CALLING FOR THE MASS
CALLING FOR THE MASS
Burcu Erden’s first solo exhibition at Art On İstanbul, “Calling For The Mass” will open on April 26th. Erden shows a dynamic series of works that differentiates from her works that she previously showed at group shows she attended at Art On Istanbul and her solo show that took place at Tophane-i Amire Culture and Art Center last year, titled “Ashes of Tomorrow”.
The young artist’s works that are transformed through her search of abstraction and form can be seen until May 31st.

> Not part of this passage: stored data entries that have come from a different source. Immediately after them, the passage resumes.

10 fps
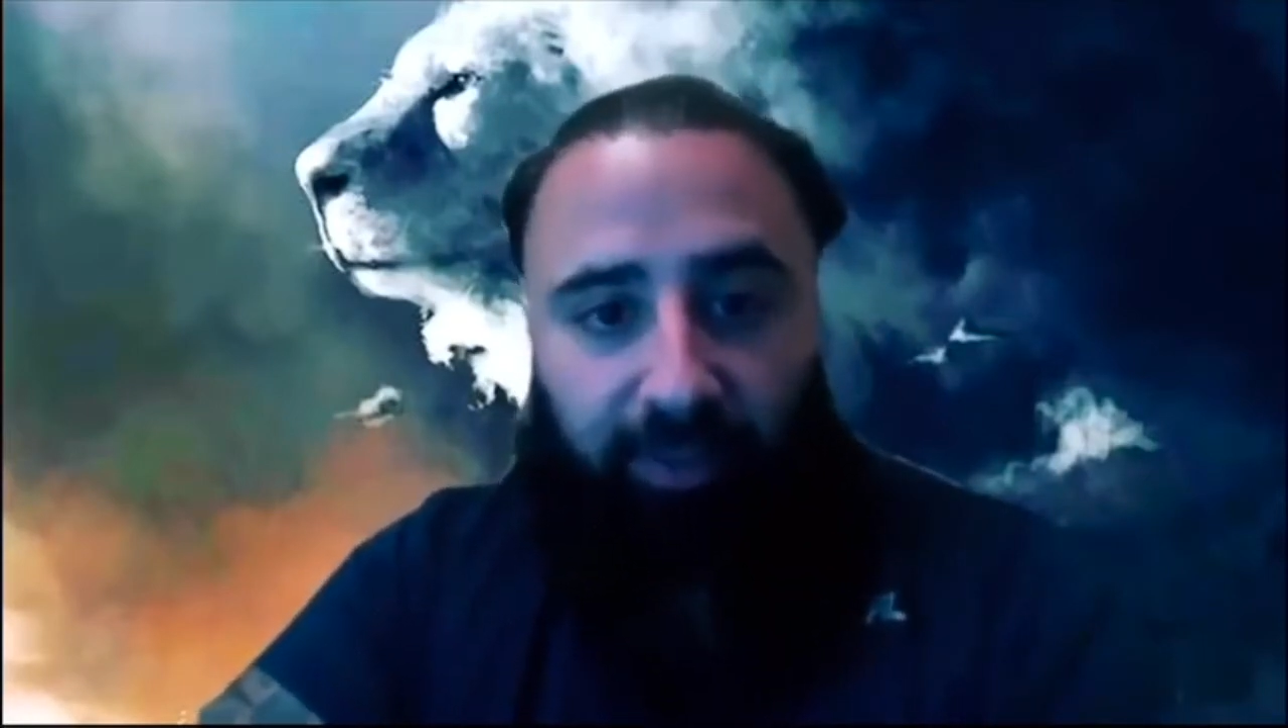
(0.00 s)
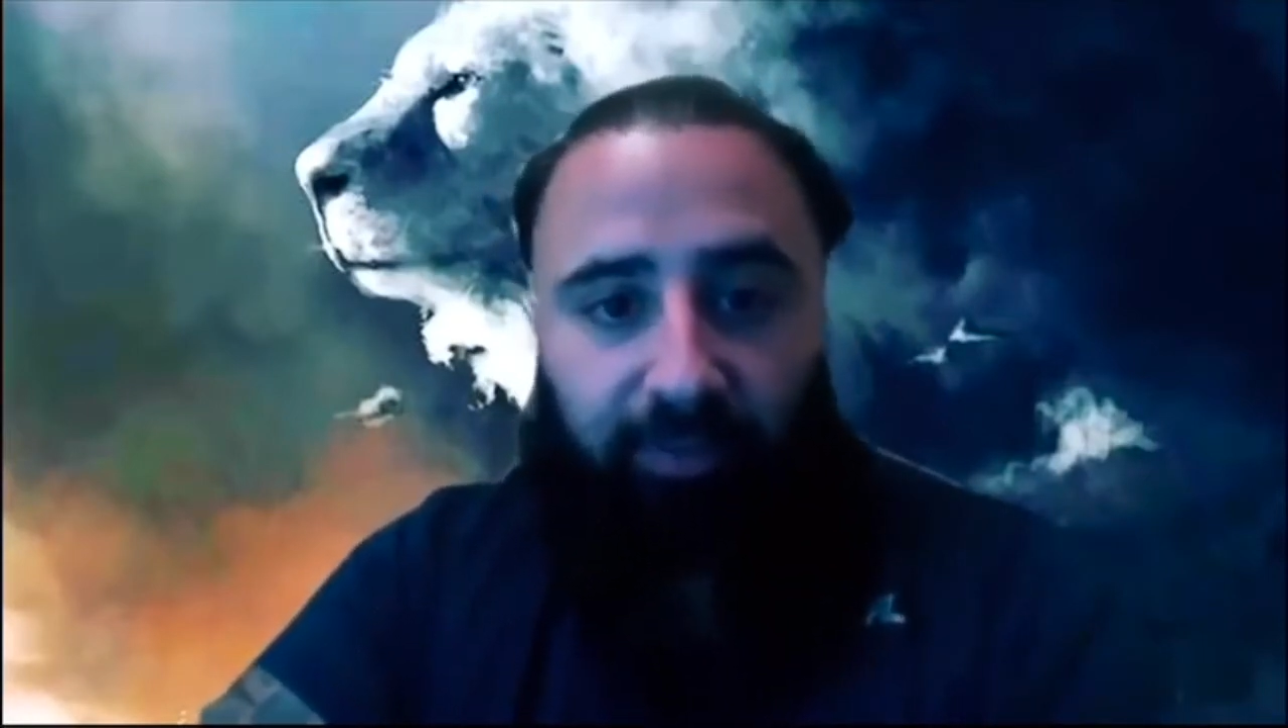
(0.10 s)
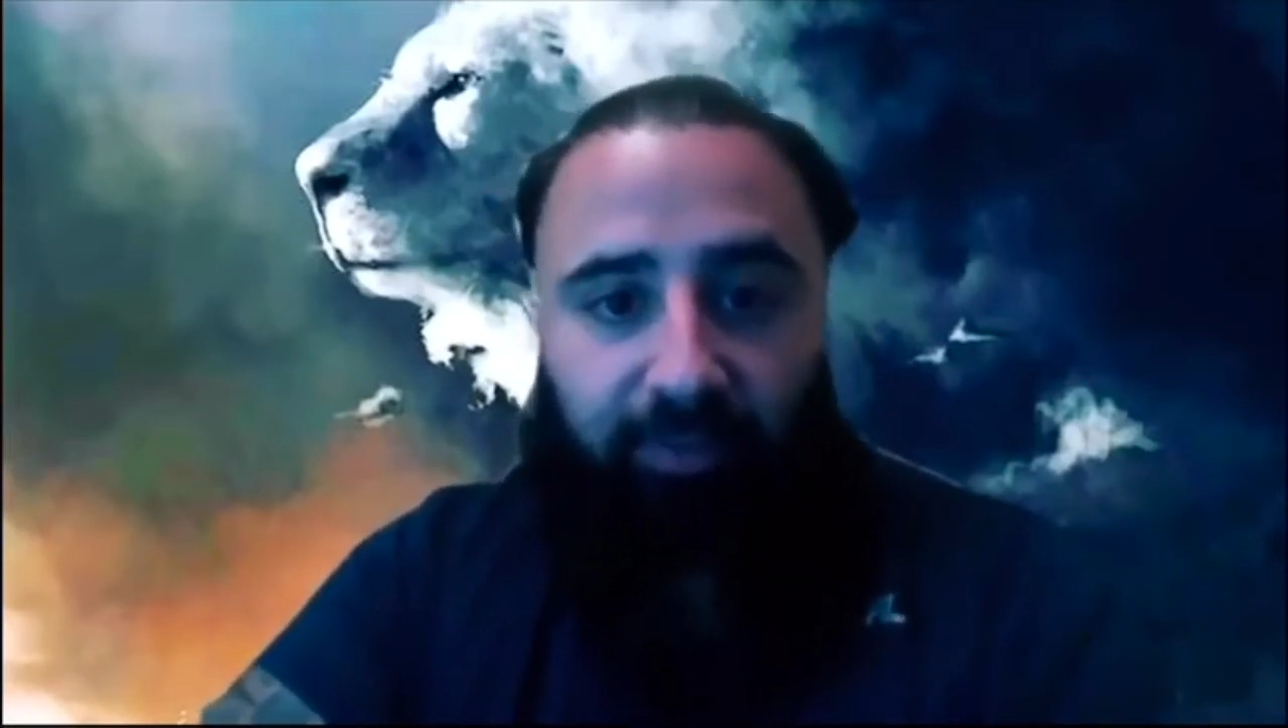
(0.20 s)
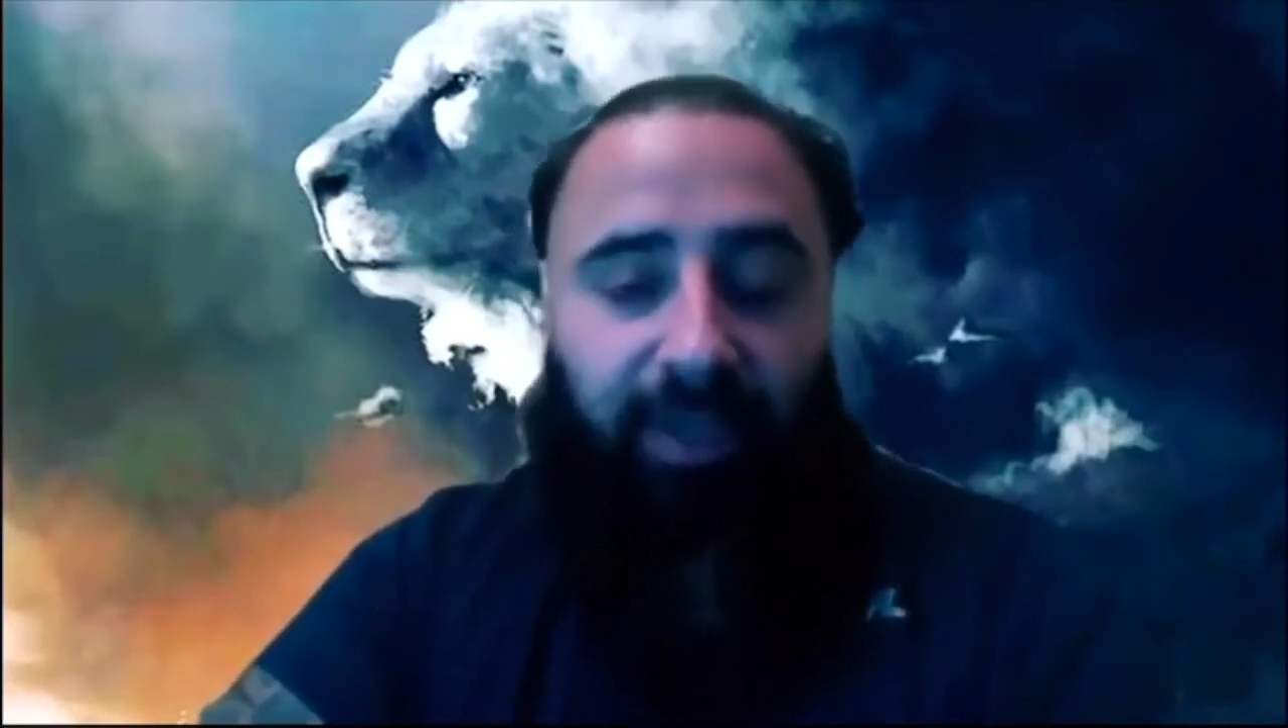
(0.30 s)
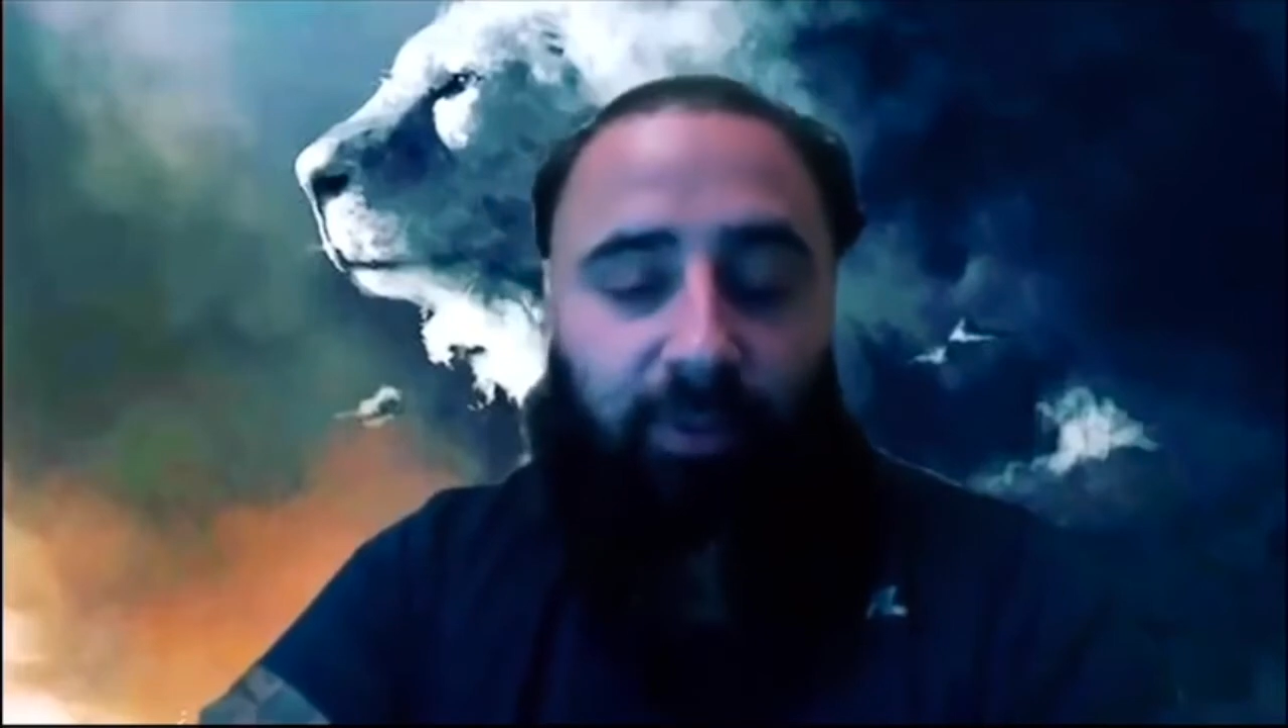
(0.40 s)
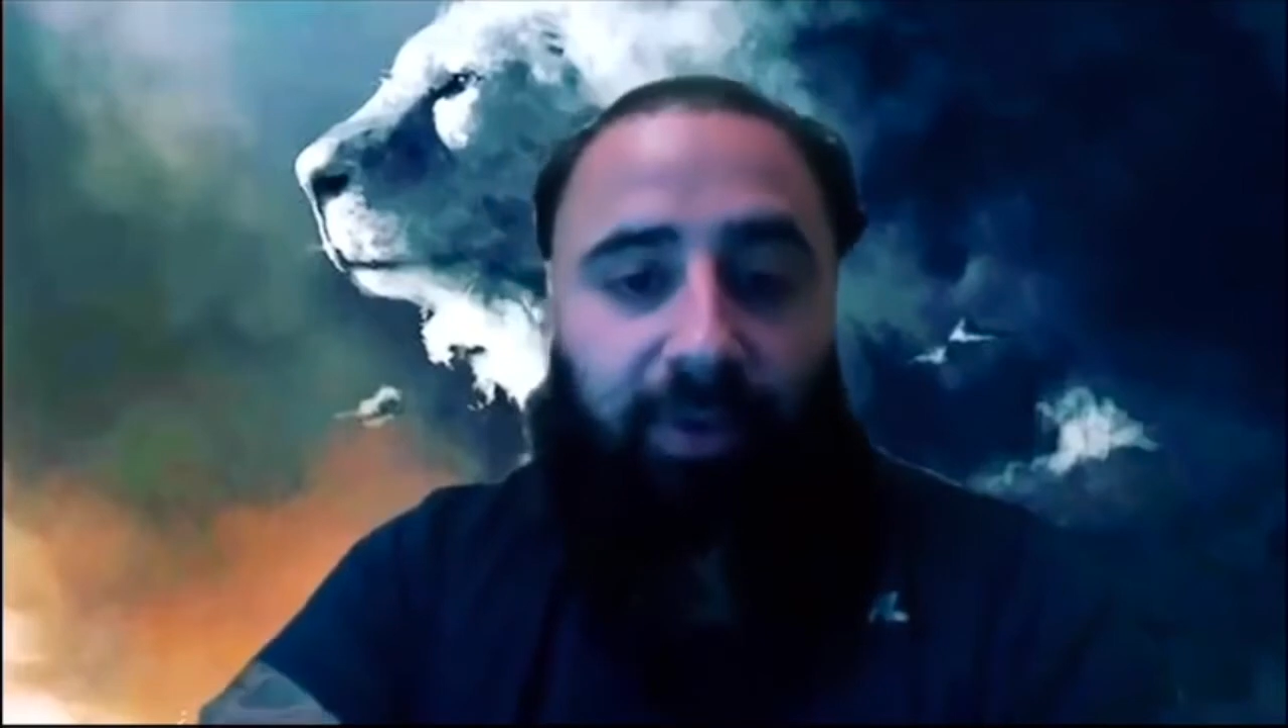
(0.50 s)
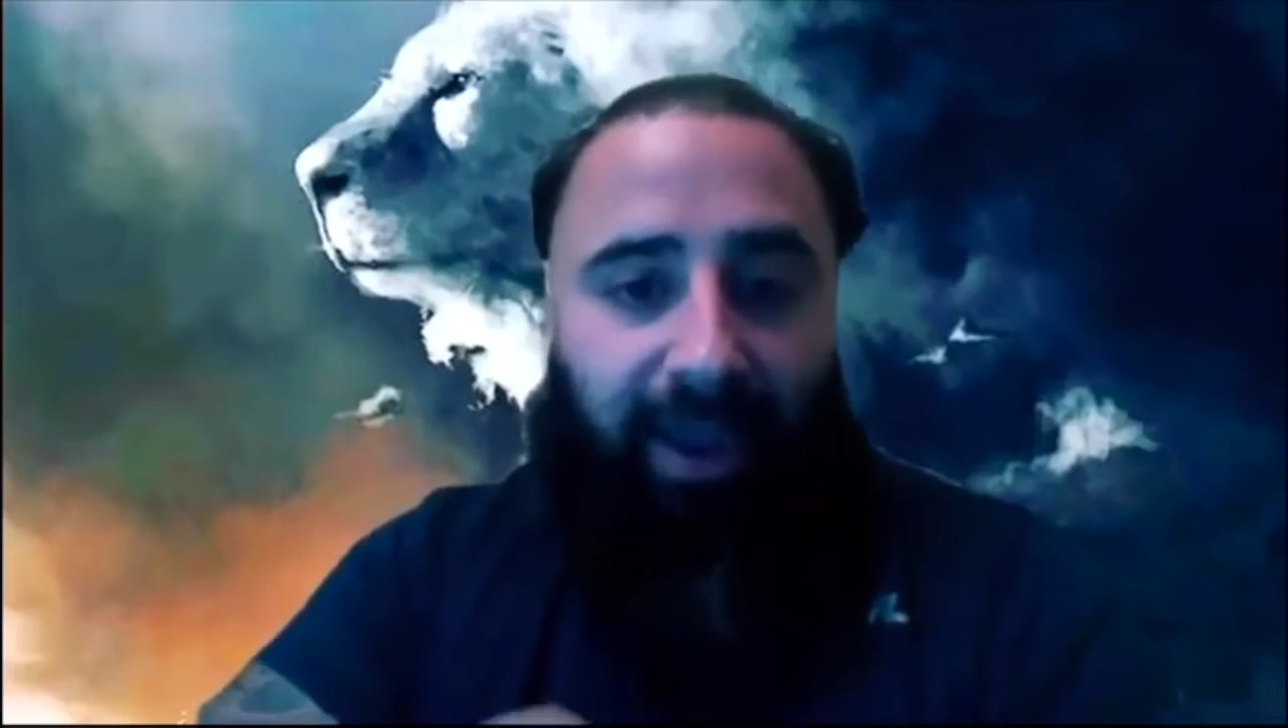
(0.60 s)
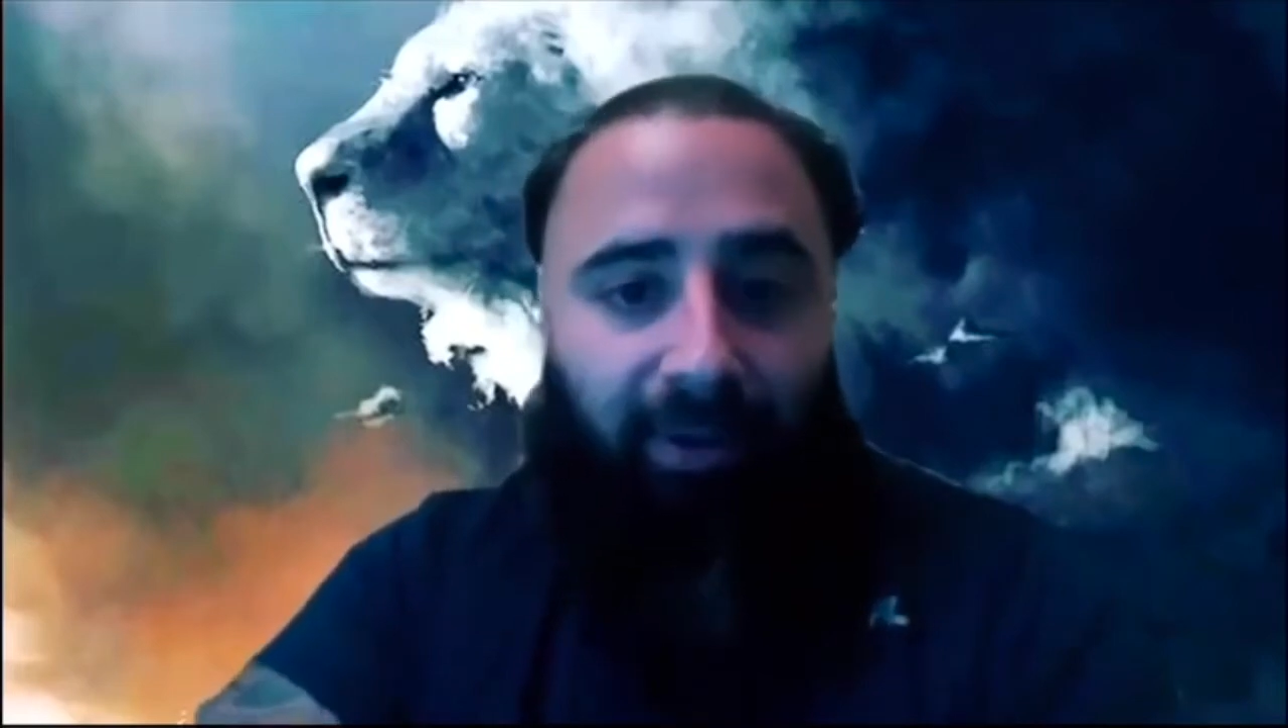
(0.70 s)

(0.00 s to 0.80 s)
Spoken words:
they will now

The exhibition that is composed of sculptures and relief installations that are positioned in the three-floored space of the gallery, approach monumentality with distance. The series of works in “Calling For The Mass” carry a wilder and tenser energy compared to the artist’s smaller wooden human figures that were shown at Contemporary İstanbul art fairs.
The works in the “Calling For The Mass” series are cleansed of symbols that the viewers could use to recognise and identify the figure. These sculptures that are absolved of indications that could hint a scent of identity and are reduced down to torsos. These works are created without a head, therefore without a portrait to focus on the abstract form and mass. While formalising her sculptures with a distinctive method of sculpting, Burcu Erden also positions her process into a conceptual framework. The abstraction process of figure, the reduction of defined references and highlighting the foundational elements of sculpture, allows Erden’s sculptures to be positioned in an undefined time.

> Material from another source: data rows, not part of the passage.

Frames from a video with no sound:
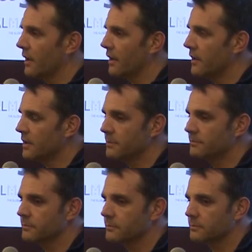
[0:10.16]

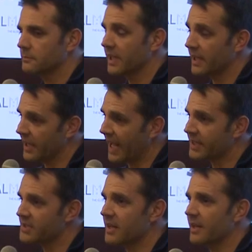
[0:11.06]
The
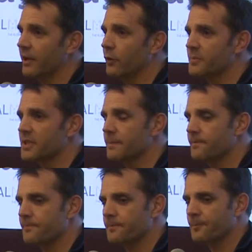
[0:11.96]
accent helps,
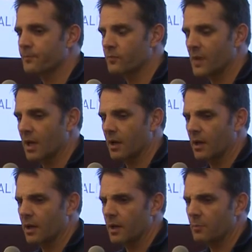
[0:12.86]

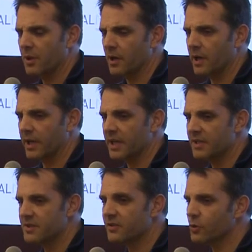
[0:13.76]
but I
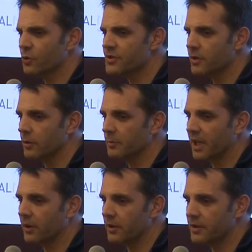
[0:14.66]
guess it's also
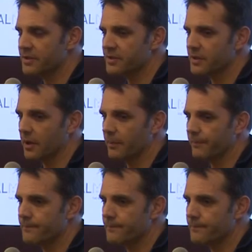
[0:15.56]
because I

It is possible to say that within the grammar of sculpture, the artist conceptualises the figure within a dynamic that goes back and forth between convex and concave surfaces. The tensions of the convex surfaces that are prioritised in the works, hint a movement of the figure. Concave surfaces invite the empty space inwards with the strong shadows that highlight the mass.

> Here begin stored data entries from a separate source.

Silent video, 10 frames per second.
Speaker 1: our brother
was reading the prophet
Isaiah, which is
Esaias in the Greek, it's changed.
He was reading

The figures that seem to melt into the edged, sharp and massive column support the idea of mass with its foundation. The dynamics and fundamental decisions of her method of formation present hints regarding the dialogue they will have with the sculpture. Despite the lack of a head on the crouching figure, its worried gesture creates an intriguing tension. The body that is unified with the mass builds a contradiction between the dynamics of movement and the statics of the mass.
The viewers’ level of gaze is directly proportional to where the head of the figure would have been. This way the plane of gaze is removed with the reduction of the face. The loss of the face brings together the loss of a front. In this exhibition a distinction between a front and a back within the sculpture that the viewer is used to identifying is not possible. The sculptures of Erden are not steadily positioned into a specific time or place; therefore, they don’t suggest a fixed and safe spot to view the sculptures.